The data:
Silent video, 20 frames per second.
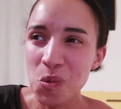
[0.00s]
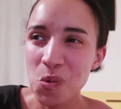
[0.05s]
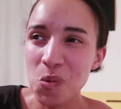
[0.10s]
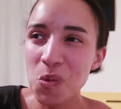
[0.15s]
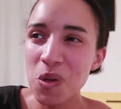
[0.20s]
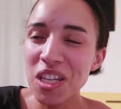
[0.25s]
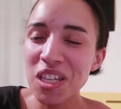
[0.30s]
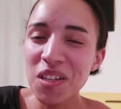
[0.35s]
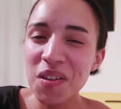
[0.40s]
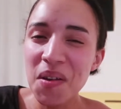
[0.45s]

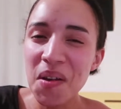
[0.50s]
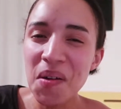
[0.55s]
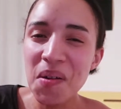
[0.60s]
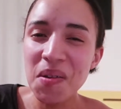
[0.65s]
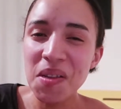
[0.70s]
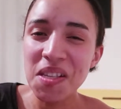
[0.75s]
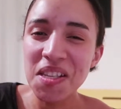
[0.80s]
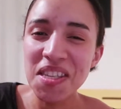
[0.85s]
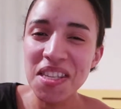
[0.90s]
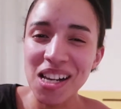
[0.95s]

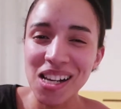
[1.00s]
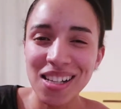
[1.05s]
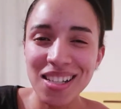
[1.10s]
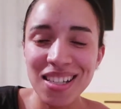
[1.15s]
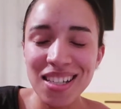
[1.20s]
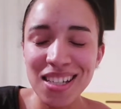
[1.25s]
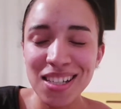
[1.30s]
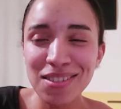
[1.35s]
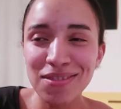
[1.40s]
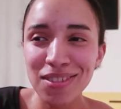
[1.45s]
Windows
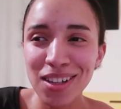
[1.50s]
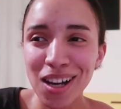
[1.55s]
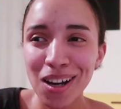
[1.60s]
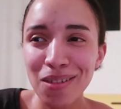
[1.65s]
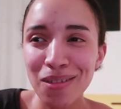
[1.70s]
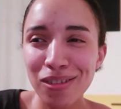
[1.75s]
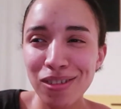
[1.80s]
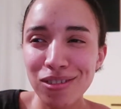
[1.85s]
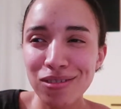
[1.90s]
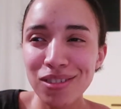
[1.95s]

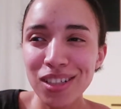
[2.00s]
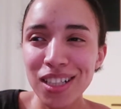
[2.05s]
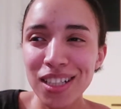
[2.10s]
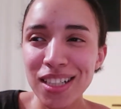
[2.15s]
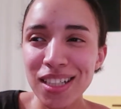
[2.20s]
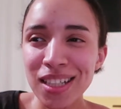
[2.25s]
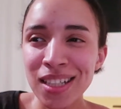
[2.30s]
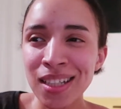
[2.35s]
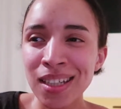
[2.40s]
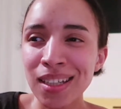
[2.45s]
95
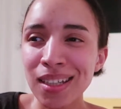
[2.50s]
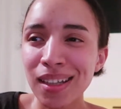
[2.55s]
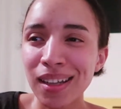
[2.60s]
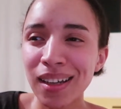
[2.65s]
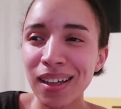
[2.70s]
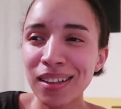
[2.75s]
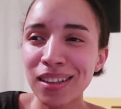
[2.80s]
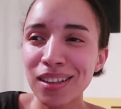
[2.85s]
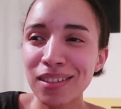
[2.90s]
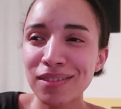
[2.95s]
3D
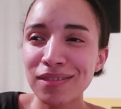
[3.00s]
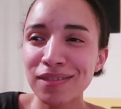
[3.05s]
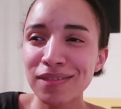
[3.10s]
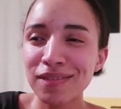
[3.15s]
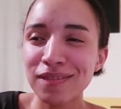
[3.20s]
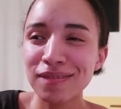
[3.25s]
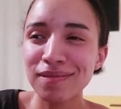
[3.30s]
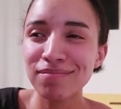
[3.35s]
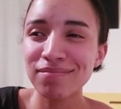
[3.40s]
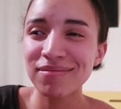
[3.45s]
kind of
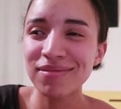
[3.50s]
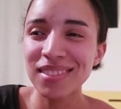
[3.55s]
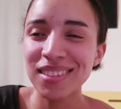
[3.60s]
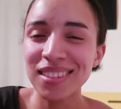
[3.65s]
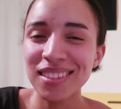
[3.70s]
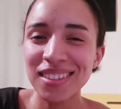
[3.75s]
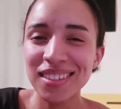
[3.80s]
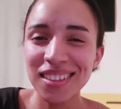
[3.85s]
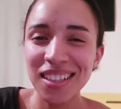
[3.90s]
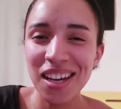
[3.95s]

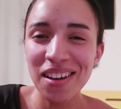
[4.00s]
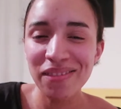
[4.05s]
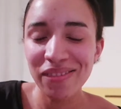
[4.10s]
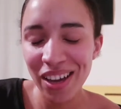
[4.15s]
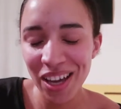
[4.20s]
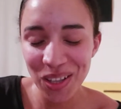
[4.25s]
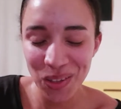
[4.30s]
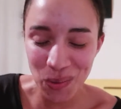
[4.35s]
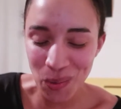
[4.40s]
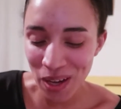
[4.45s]
stuff
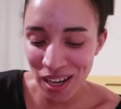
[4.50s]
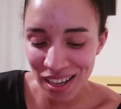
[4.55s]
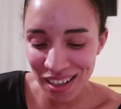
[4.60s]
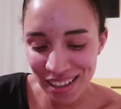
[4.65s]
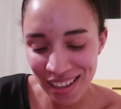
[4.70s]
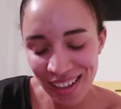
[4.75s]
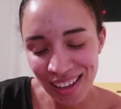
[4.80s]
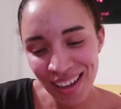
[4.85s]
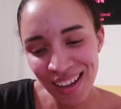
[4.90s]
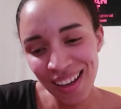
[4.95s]
as
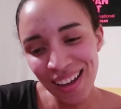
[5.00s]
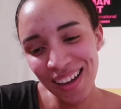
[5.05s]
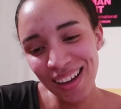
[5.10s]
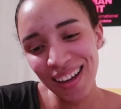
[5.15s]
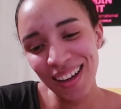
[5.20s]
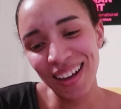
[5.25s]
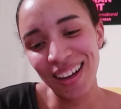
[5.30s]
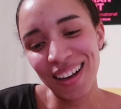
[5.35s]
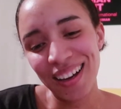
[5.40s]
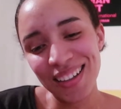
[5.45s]
well.
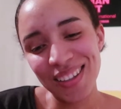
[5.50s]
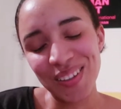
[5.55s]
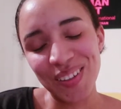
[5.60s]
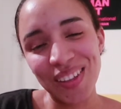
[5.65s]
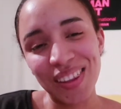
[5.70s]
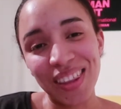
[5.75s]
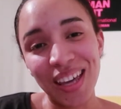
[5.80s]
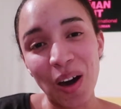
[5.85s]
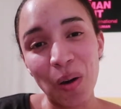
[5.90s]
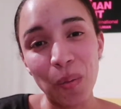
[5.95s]
So
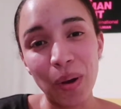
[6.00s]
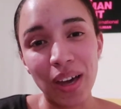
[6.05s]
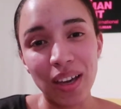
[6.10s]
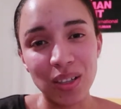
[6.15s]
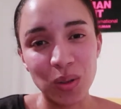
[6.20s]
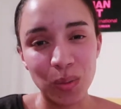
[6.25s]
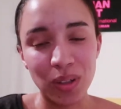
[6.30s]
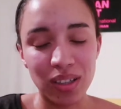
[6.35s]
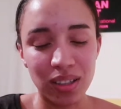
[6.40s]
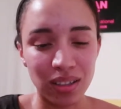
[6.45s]
in that way
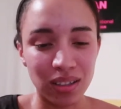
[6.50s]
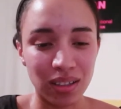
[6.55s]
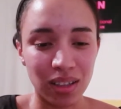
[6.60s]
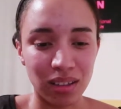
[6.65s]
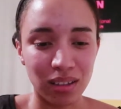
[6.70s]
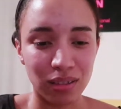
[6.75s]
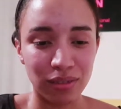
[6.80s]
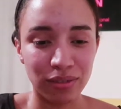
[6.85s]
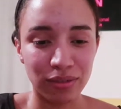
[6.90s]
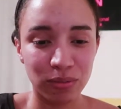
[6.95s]
as well, it's
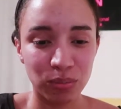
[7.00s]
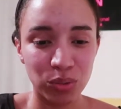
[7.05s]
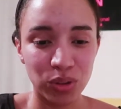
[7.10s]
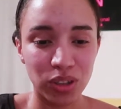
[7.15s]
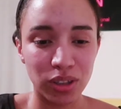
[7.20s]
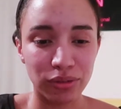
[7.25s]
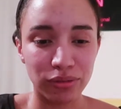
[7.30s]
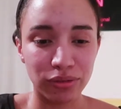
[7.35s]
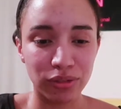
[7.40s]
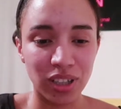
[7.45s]
kind of
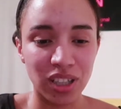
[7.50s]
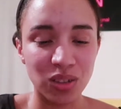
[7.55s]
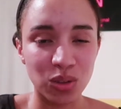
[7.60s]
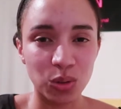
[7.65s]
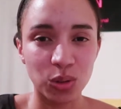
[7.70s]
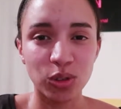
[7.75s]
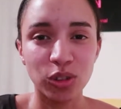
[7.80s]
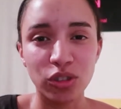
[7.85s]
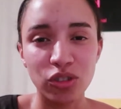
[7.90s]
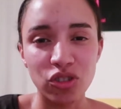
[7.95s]
beautiful as
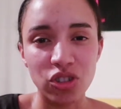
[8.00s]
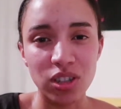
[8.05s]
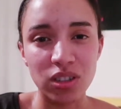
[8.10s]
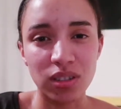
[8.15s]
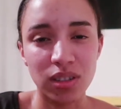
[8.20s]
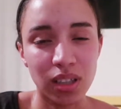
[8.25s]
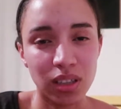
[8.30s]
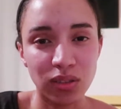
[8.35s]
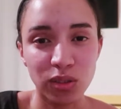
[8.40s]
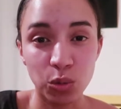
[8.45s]
a whole, not
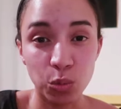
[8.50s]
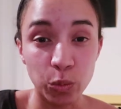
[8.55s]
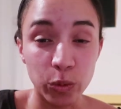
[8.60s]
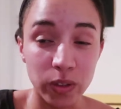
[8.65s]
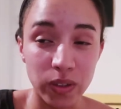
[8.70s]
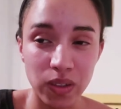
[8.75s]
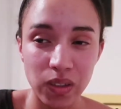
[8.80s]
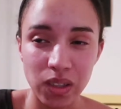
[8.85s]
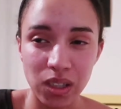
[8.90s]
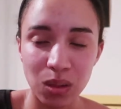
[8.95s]
just that the
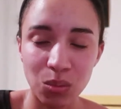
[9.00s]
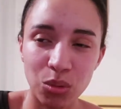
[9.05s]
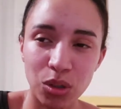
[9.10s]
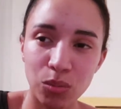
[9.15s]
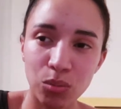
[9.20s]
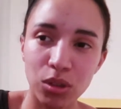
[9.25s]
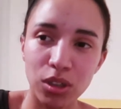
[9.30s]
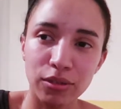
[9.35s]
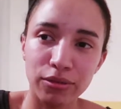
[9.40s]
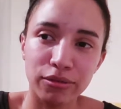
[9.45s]
wood scene,
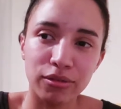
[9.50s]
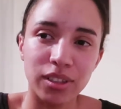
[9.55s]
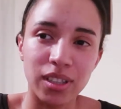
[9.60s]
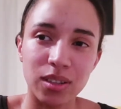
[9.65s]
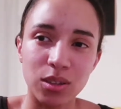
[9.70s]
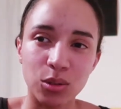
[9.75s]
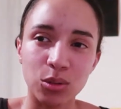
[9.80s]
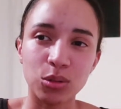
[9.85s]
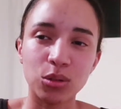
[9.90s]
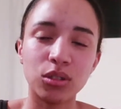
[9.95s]
but beautiful
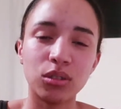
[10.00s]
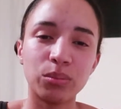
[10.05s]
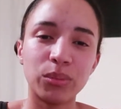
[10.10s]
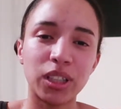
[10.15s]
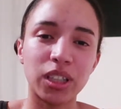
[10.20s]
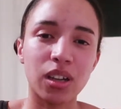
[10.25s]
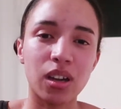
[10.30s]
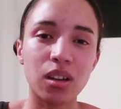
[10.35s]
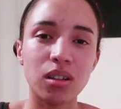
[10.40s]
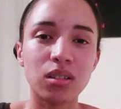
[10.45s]
as a whole,
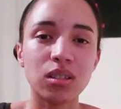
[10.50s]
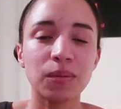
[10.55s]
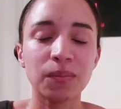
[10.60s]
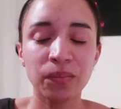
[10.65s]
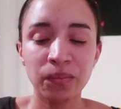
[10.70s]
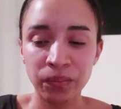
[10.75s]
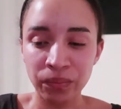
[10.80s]
because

Task statement:
Every entry should be repeated verbatim, with the pictures left out.

Reply:
Silent video, 20 frames per second.
[0.00s]
[0.05s]
[0.10s]
[0.15s]
[0.20s]
[0.25s]
[0.30s]
[0.35s]
[0.40s]
[0.45s]

[0.50s]
[0.55s]
[0.60s]
[0.65s]
[0.70s]
[0.75s]
[0.80s]
[0.85s]
[0.90s]
[0.95s]

[1.00s]
[1.05s]
[1.10s]
[1.15s]
[1.20s]
[1.25s]
[1.30s]
[1.35s]
[1.40s]
[1.45s]
Windows
[1.50s]
[1.55s]
[1.60s]
[1.65s]
[1.70s]
[1.75s]
[1.80s]
[1.85s]
[1.90s]
[1.95s]

[2.00s]
[2.05s]
[2.10s]
[2.15s]
[2.20s]
[2.25s]
[2.30s]
[2.35s]
[2.40s]
[2.45s]
95
[2.50s]
[2.55s]
[2.60s]
[2.65s]
[2.70s]
[2.75s]
[2.80s]
[2.85s]
[2.90s]
[2.95s]
3D
[3.00s]
[3.05s]
[3.10s]
[3.15s]
[3.20s]
[3.25s]
[3.30s]
[3.35s]
[3.40s]
[3.45s]
kind of
[3.50s]
[3.55s]
[3.60s]
[3.65s]
[3.70s]
[3.75s]
[3.80s]
[3.85s]
[3.90s]
[3.95s]

[4.00s]
[4.05s]
[4.10s]
[4.15s]
[4.20s]
[4.25s]
[4.30s]
[4.35s]
[4.40s]
[4.45s]
stuff
[4.50s]
[4.55s]
[4.60s]
[4.65s]
[4.70s]
[4.75s]
[4.80s]
[4.85s]
[4.90s]
[4.95s]
as
[5.00s]
[5.05s]
[5.10s]
[5.15s]
[5.20s]
[5.25s]
[5.30s]
[5.35s]
[5.40s]
[5.45s]
well.
[5.50s]
[5.55s]
[5.60s]
[5.65s]
[5.70s]
[5.75s]
[5.80s]
[5.85s]
[5.90s]
[5.95s]
So
[6.00s]
[6.05s]
[6.10s]
[6.15s]
[6.20s]
[6.25s]
[6.30s]
[6.35s]
[6.40s]
[6.45s]
in that way
[6.50s]
[6.55s]
[6.60s]
[6.65s]
[6.70s]
[6.75s]
[6.80s]
[6.85s]
[6.90s]
[6.95s]
as well, it's
[7.00s]
[7.05s]
[7.10s]
[7.15s]
[7.20s]
[7.25s]
[7.30s]
[7.35s]
[7.40s]
[7.45s]
kind of
[7.50s]
[7.55s]
[7.60s]
[7.65s]
[7.70s]
[7.75s]
[7.80s]
[7.85s]
[7.90s]
[7.95s]
beautiful as
[8.00s]
[8.05s]
[8.10s]
[8.15s]
[8.20s]
[8.25s]
[8.30s]
[8.35s]
[8.40s]
[8.45s]
a whole, not
[8.50s]
[8.55s]
[8.60s]
[8.65s]
[8.70s]
[8.75s]
[8.80s]
[8.85s]
[8.90s]
[8.95s]
just that the
[9.00s]
[9.05s]
[9.10s]
[9.15s]
[9.20s]
[9.25s]
[9.30s]
[9.35s]
[9.40s]
[9.45s]
wood scene,
[9.50s]
[9.55s]
[9.60s]
[9.65s]
[9.70s]
[9.75s]
[9.80s]
[9.85s]
[9.90s]
[9.95s]
but beautiful
[10.00s]
[10.05s]
[10.10s]
[10.15s]
[10.20s]
[10.25s]
[10.30s]
[10.35s]
[10.40s]
[10.45s]
as a whole,
[10.50s]
[10.55s]
[10.60s]
[10.65s]
[10.70s]
[10.75s]
[10.80s]
because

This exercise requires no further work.